Municipal building in Cheshire, England

Neston Town Hall is a municipal building on High Street, Neston, Cheshire, England. The structure accommodates the offices and the meeting place of Neston Town Council.

==History==
Initially, the Neston and Parkgate Local Board, which was formed in 1867, met in a room at the elementary school known as the "National School" in Liverpool Road. After finding this arrangement inadequate, the members of the board, the local magistrates and other prominent people in the town decided to form a private company to raise money for the purpose of procuring a purpose-built town hall. It was intended that the town hall would commemorate the Golden Jubilee of Queen Victoria: the site they selected was occupied by another educational establishment known as the "National Society School" or the "Charity School".

The foundation stone for the new building was laid by the wife of a member of the local board, John Gaitskell Churton, on 6 September 1888. It was designed by David Walker of Liverpool in the Queen Anne style, built by William Pritchard of Little Neston in red brick with stone dressings at a cost of £2,000 and was completed in February 1889. The design involved a symmetrical main frontage with seven bays facing onto High Street; the third bay on the left featured a porch giving access to the town hall while the third bay on the right featured a porch giving access to the post office, which is now closed. The other bays on the ground floor and the bays on the first floor were fenestrated with sash windows. Above the three central windows on the first floor were three wheatsheaves, and above that, a gable with a stone panel which also depicted three wheatsheaves: these wheatsheaves were a heraldic device used by Ranulf de Blondeville, 6th Earl of Chester who had founded Dieulacres Abbey at Poulton. Internally the principal room was the council chamber on the first floor. A drill hall was established in the basement for the use of the 1st Volunteer Battalion, the Cheshire Regiment who had previously used a very dilapidated drill hall on the opposite side of High Street.

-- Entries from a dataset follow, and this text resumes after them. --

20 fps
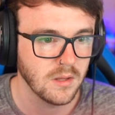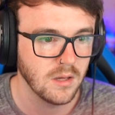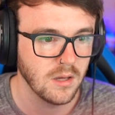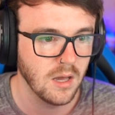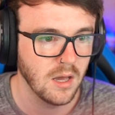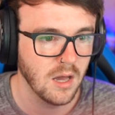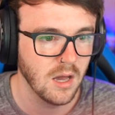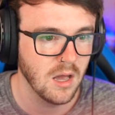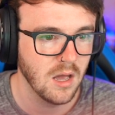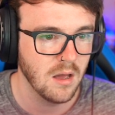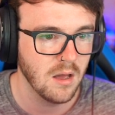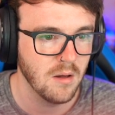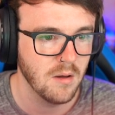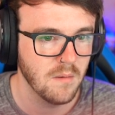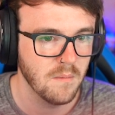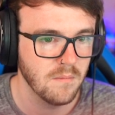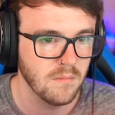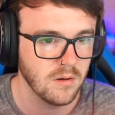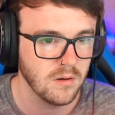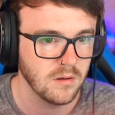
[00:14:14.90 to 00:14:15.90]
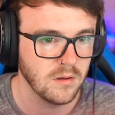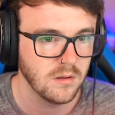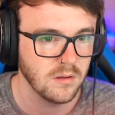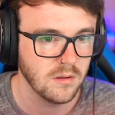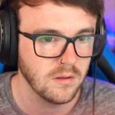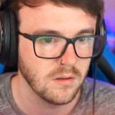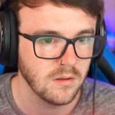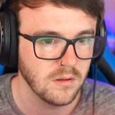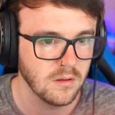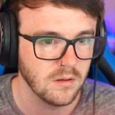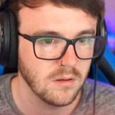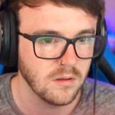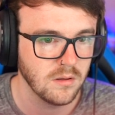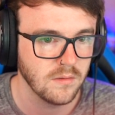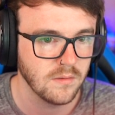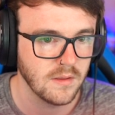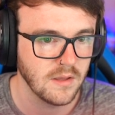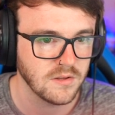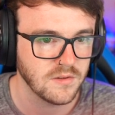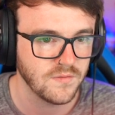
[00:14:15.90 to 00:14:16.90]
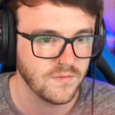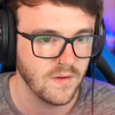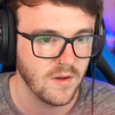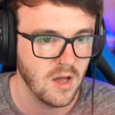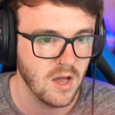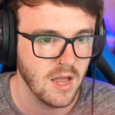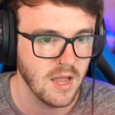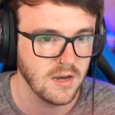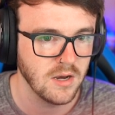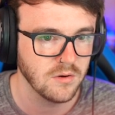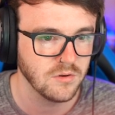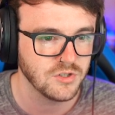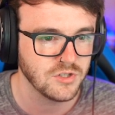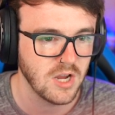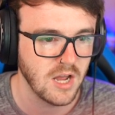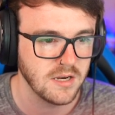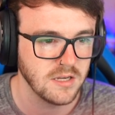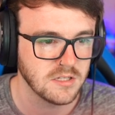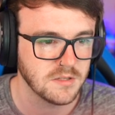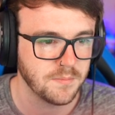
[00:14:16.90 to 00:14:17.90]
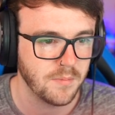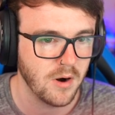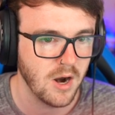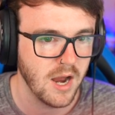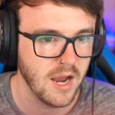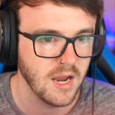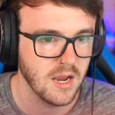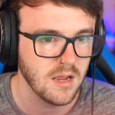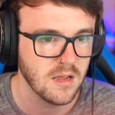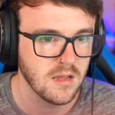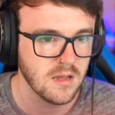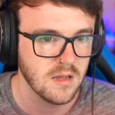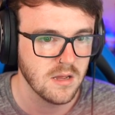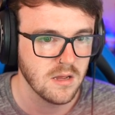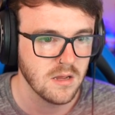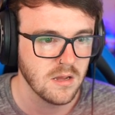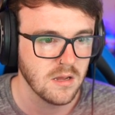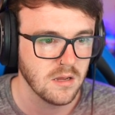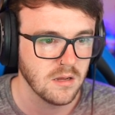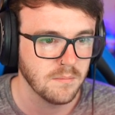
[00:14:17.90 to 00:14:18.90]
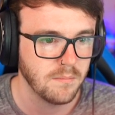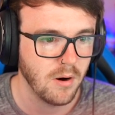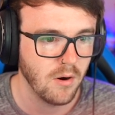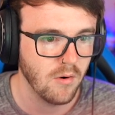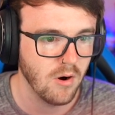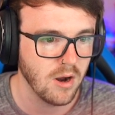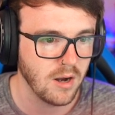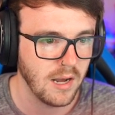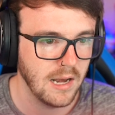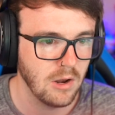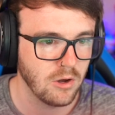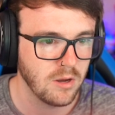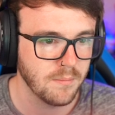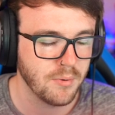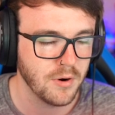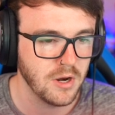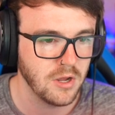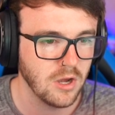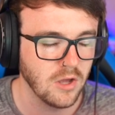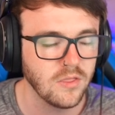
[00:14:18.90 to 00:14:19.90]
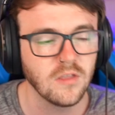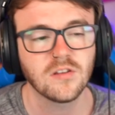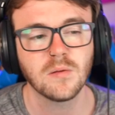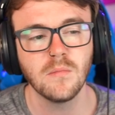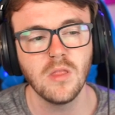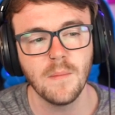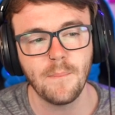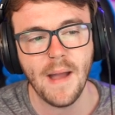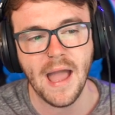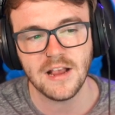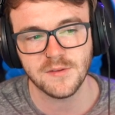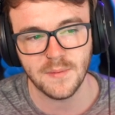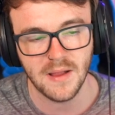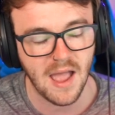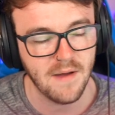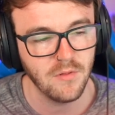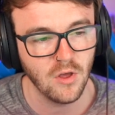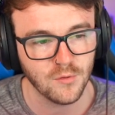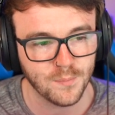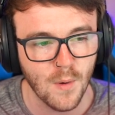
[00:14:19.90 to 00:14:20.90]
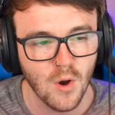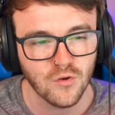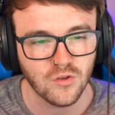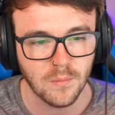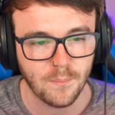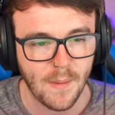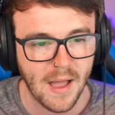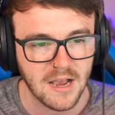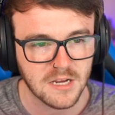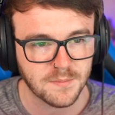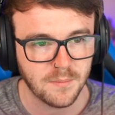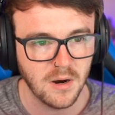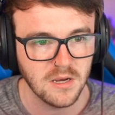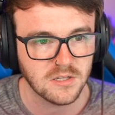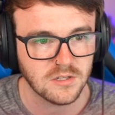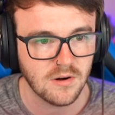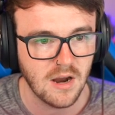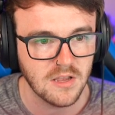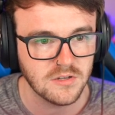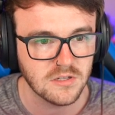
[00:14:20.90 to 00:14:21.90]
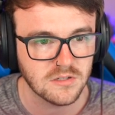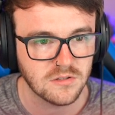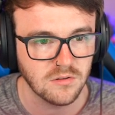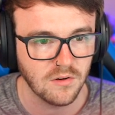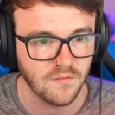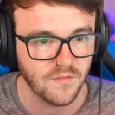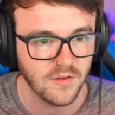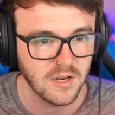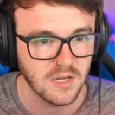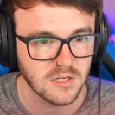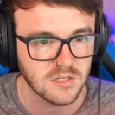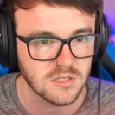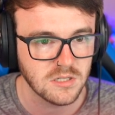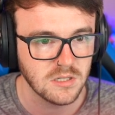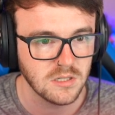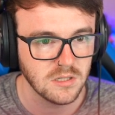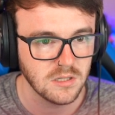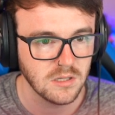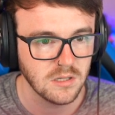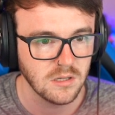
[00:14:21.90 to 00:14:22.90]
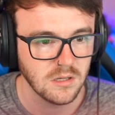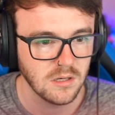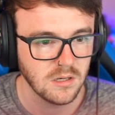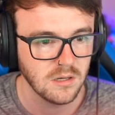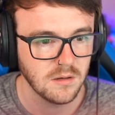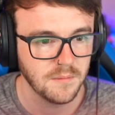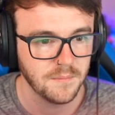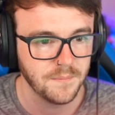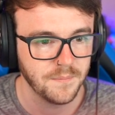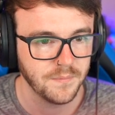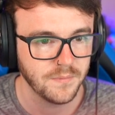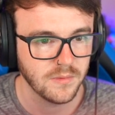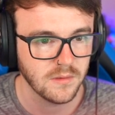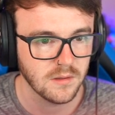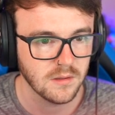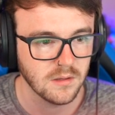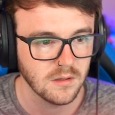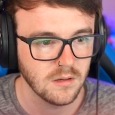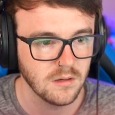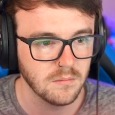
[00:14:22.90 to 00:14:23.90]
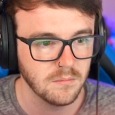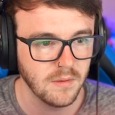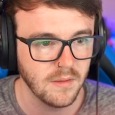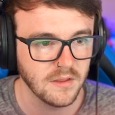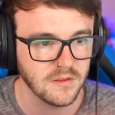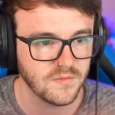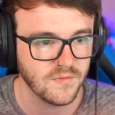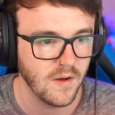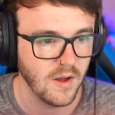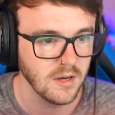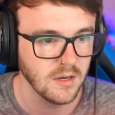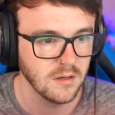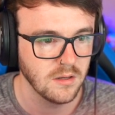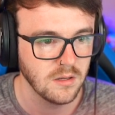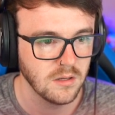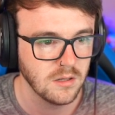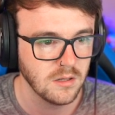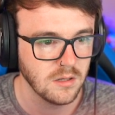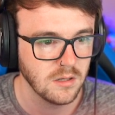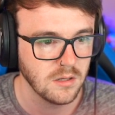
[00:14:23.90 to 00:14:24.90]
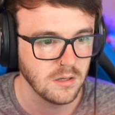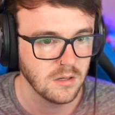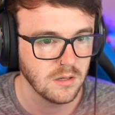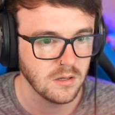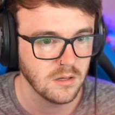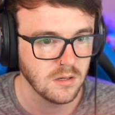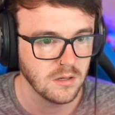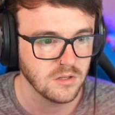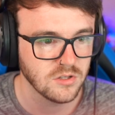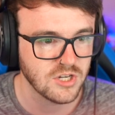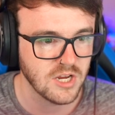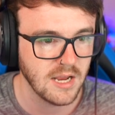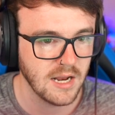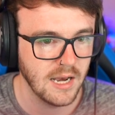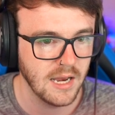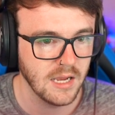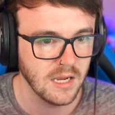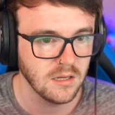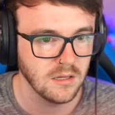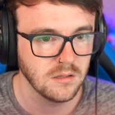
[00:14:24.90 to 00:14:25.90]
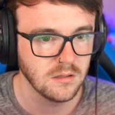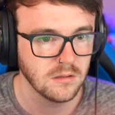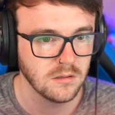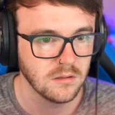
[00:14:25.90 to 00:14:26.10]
That's fine. No shiny sprite. Purugly looking pretty good. Some of the back sprites, I have those. Most of the back sprites are actually just not finished. But that's fine. Chingling.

After significant population growth, largely associated with the status of Neston as a market town, the area became an urban district with the town hall as its headquarters in 1933. The new Neston Urban District Council took ownership of the building from the original private company in 1934, but the building ceased to be local seat of government when the enlarged Ellesmere Port and Neston Borough Council was formed in 1974. In 1984, the Neston Civic Society attached a plaque to the front of the town hall to celebrate the 170th anniversary of the founding of the Neston Female Friendly Society. The building continued to be used by the new council for the delivery of local services and was extensively refurbished in 2005. However, the local authority ceased using it in 2013, and instead it became home to the offices of Neston Town Council.

On 23 March 2018, a paving stone was laid outside the town hall to commemorate the life of the locally-born soldier, Lieutenant Colonel Christopher Bushell of the Queen's Royal Regiment (West Surrey), who was awarded the Victoria Cross for his actions at Tergnier in France in March 1918 during the First World War. Works of art in the town hall include two landscape paintings by unknown artists.